→ **TASK DIRECTIONS**
Copy each record below exactly, please, and leave its pictures out.

= = = = = = =

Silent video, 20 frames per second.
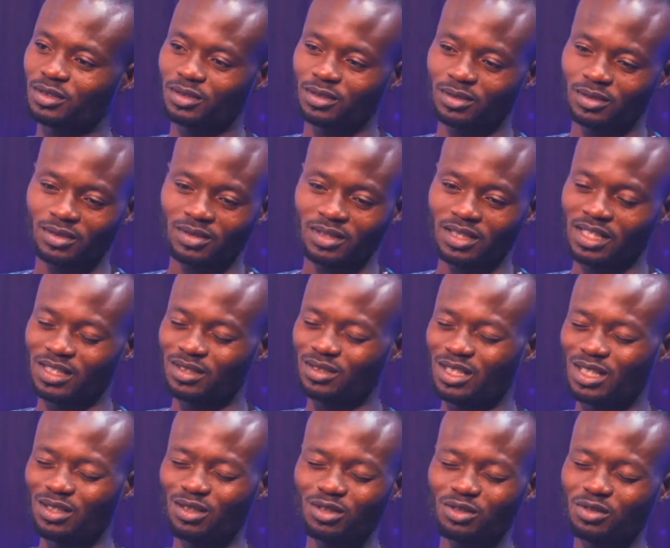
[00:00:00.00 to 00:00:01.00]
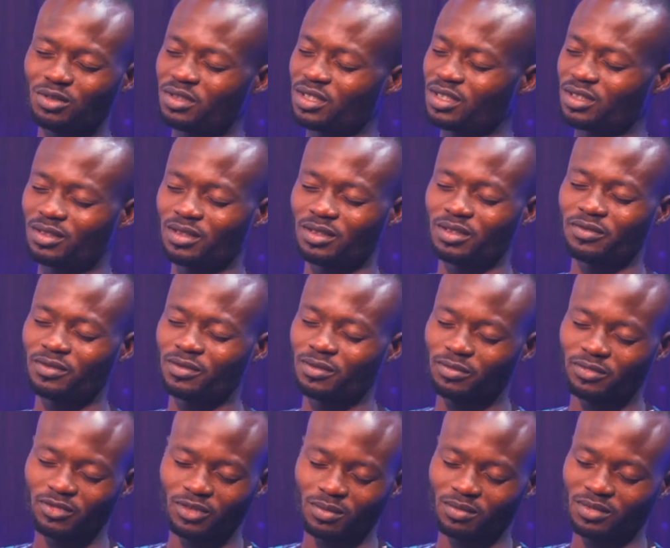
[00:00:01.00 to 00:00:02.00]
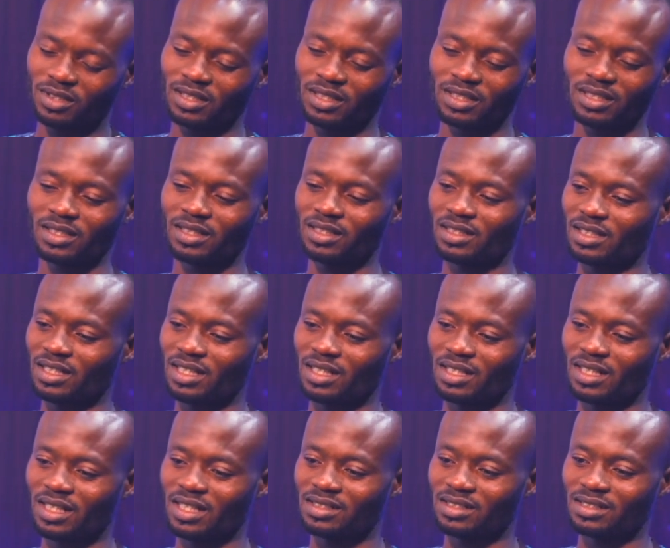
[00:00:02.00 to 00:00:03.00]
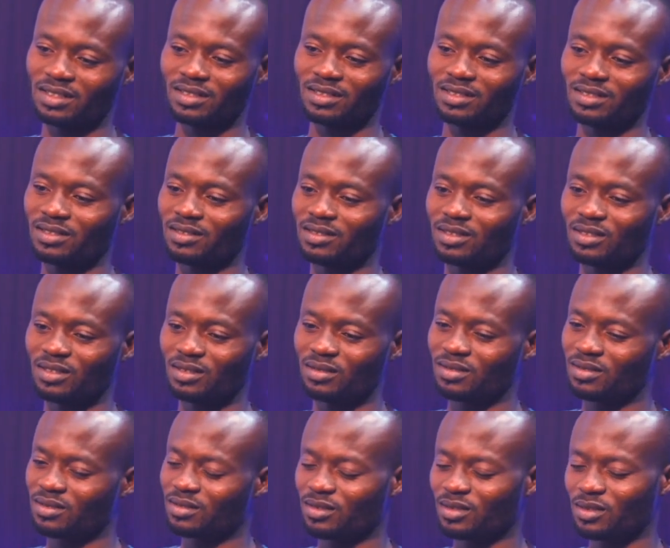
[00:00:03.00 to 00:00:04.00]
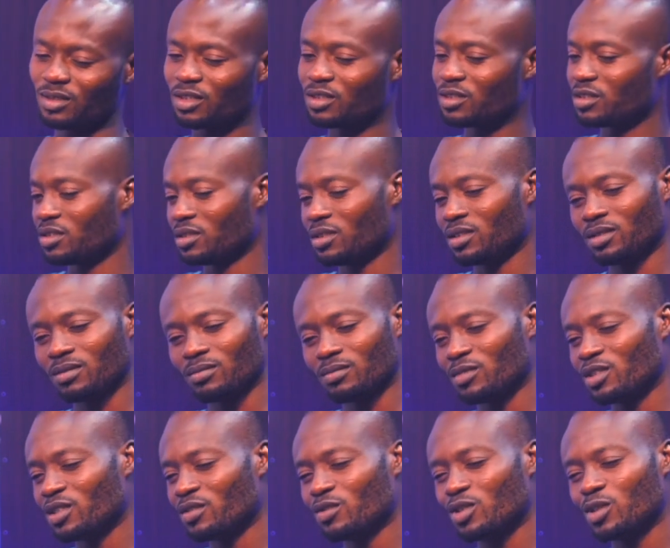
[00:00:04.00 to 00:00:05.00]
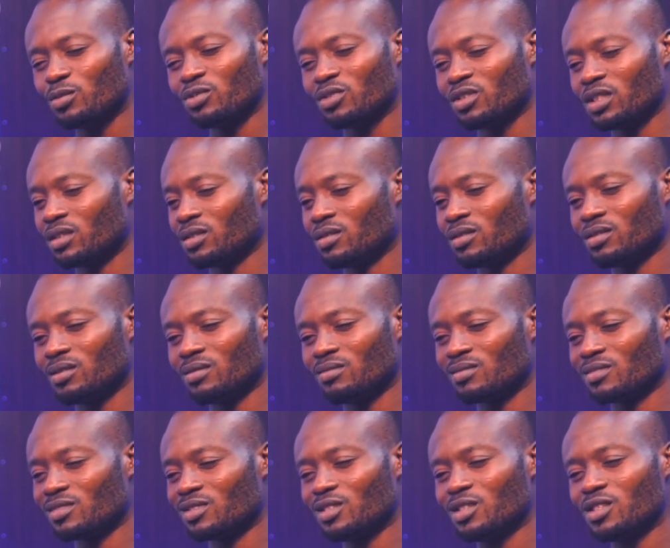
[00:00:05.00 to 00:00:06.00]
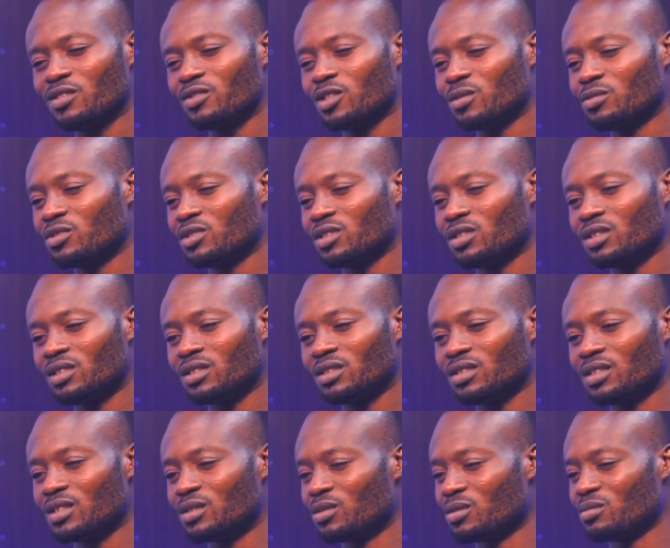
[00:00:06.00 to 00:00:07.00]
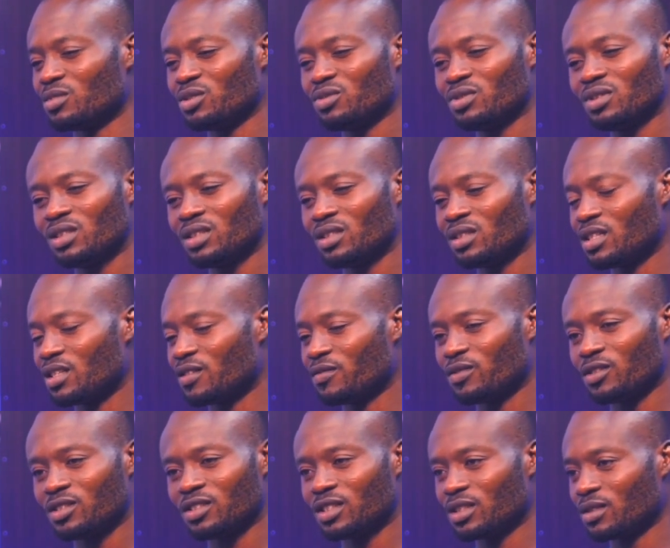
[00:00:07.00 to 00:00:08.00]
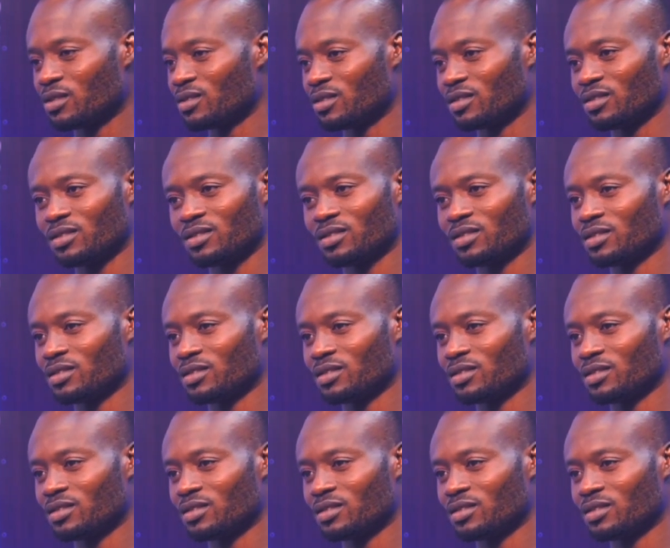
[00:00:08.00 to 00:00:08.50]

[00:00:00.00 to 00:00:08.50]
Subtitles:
So I just took it off from there, as in, it not even up to 3 seconds, between 3 and 4 seconds.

= = = = = = =

→ **OUTPUT FOR THIS EXERCISE**
Silent video, 20 frames per second.
[00:00:00.00 to 00:00:01.00]
[00:00:01.00 to 00:00:02.00]
[00:00:02.00 to 00:00:03.00]
[00:00:03.00 to 00:00:04.00]
[00:00:04.00 to 00:00:05.00]
[00:00:05.00 to 00:00:06.00]
[00:00:06.00 to 00:00:07.00]
[00:00:07.00 to 00:00:08.00]
[00:00:08.00 to 00:00:08.50]

[00:00:00.00 to 00:00:08.50]
Subtitles:
So I just took it off from there, as in, it not even up to 3 seconds, between 3 and 4 seconds.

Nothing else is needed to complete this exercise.